Jenkins's 1983 cover story about Supreme Court Justice Harry Blackmun, based on numerous interviews spanning many months, was his first assignment for The Times Magazine. Blackmun's blunt assessments of his colleagues and the court were unprecedented for a sitting justice, and they garnered headlines nationwide. Two years later, Justice William Rehnquist sat for similar interviews. Jenkins's cover story in The Times Magazine, entitled “The Partisan,” revealed new information about Rehnquist's conservative past and brought unwelcome attention to the justice, who vowed never again to cooperate in such an endeavor. Eleven years later, Rehnquist wrote to Jack Rosenthal, the editor of The Times Magazine: “You are correct that I did give an interview to John Jenkins for the article which appeared in your magazine in 1985; it may have been in part the impression that article made on me that led me to decide not to grant any such interviews in the future."

Jenkins wrote only occasionally for magazines after the 1980s, and mostly then for his friend Michael VerMeulen, who was editor of the British edition of GQ. Jenkins preferred to concentrate on book writing and publishing. His recent book, "The Partisan: The Life of William Rehnquist" (PublicAffairs, 2012), is an Editor's Choice of the New York Times Book Review. Jenkins is the author of two other popular books about lawyers, The Litigators: Inside the Powerful World of America's High-Stakes Trial Lawyers (Doubleday, 1989), and Ladies’ Man: The Life and Trials of Marvin Mitchelson (St. Martin's, 1992).
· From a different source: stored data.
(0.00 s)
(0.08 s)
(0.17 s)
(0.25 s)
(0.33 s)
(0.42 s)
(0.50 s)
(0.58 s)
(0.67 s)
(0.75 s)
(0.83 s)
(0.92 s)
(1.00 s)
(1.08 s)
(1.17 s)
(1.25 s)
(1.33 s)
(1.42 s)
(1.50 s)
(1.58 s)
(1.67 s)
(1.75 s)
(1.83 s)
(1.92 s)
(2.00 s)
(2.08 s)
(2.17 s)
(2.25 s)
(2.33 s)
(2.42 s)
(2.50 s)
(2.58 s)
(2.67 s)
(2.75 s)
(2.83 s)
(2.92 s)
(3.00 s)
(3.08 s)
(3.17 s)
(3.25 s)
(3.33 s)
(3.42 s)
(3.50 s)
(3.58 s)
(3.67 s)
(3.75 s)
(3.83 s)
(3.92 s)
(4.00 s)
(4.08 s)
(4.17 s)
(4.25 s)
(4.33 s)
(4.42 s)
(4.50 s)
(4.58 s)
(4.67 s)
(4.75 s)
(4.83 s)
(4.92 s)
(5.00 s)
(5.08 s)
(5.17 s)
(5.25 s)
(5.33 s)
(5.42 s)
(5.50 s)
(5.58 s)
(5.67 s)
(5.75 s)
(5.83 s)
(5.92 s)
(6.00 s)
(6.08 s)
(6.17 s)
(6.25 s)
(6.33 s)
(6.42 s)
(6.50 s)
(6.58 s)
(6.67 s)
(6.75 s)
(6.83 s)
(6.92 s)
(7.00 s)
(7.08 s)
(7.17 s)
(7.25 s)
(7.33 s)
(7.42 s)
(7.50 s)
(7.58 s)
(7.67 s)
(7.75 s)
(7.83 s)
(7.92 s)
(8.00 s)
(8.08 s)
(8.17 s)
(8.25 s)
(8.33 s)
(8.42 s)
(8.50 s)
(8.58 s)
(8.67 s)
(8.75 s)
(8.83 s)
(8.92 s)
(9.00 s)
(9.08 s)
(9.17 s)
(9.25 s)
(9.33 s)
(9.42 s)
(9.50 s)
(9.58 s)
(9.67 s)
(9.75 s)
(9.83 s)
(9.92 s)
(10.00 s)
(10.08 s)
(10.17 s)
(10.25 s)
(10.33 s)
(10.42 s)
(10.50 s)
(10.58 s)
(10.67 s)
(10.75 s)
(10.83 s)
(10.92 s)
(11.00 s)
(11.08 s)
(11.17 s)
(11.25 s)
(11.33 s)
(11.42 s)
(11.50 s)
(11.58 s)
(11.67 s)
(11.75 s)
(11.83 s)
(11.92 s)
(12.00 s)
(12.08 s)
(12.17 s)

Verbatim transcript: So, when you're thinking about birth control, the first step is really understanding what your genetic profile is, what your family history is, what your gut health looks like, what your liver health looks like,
Jenkins is a member of the Authors Guild, PEN American Center, the executive council of the Association of American Publishers’ Professional and Scholarly Division, and is active in civic, professional and charitable affairs as a board member. He is the founder of the Broadway Bound Fund, which provides acting classes to youngsters through the Armory Foundation of New York City; the chairman of the American Publishers Awards for Professional and Scholarly Excellence, also known as the PROSE Awards ; a member of the Board of Visitors of the Philip Merrill College of Journalism at the University of Maryland, College Park; and a member of the Board of Directors of OpenSecrets in Washington, D.C. He served on the Federal Advisory Committee of the Commerce Department’s National Technical Information Service, the board of directors of the Friends of the Law Library of Congress, and the board of directors of the Software and Information Industry Association. He is also a co-founder of PoliScio Analytics, a Washington, D.C.-based data analytics and journalism company.

A 1972 graduate of the Philip Merrill College of Journalism at the University of Maryland, College Park, he lives with his wife and children in New York City and Washington, D.C., where he remains active in city affairs following nine years of service as an elected advisory neighborhood commissioner.